The full text of the records below, minus any pictures, should be given back word for word.

——

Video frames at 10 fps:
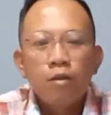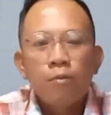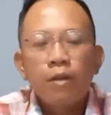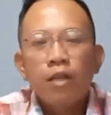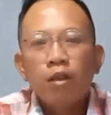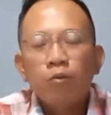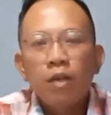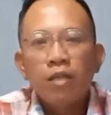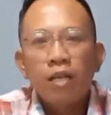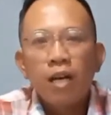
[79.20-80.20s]
Without
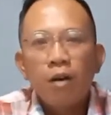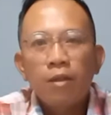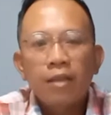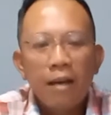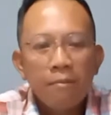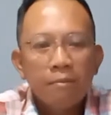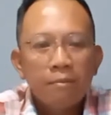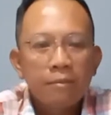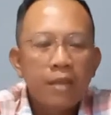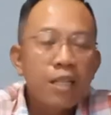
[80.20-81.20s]
wasting our time,
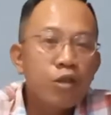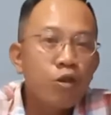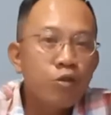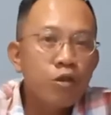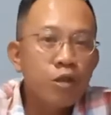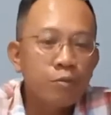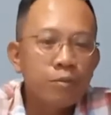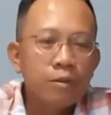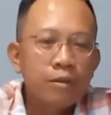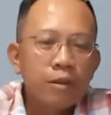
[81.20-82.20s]
let's continue
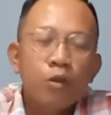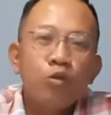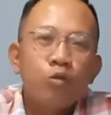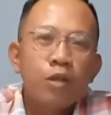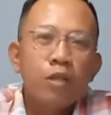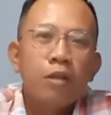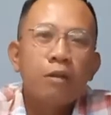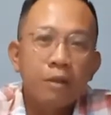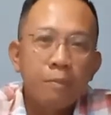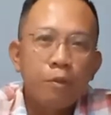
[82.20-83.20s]
to this
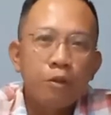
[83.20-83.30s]
report.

——

▸ **WRITTEN SOLUTION**:
Video frames at 10 fps:
[79.20-80.20s]
Without
[80.20-81.20s]
wasting our time,
[81.20-82.20s]
let's continue
[82.20-83.20s]
to this
[83.20-83.30s]
report.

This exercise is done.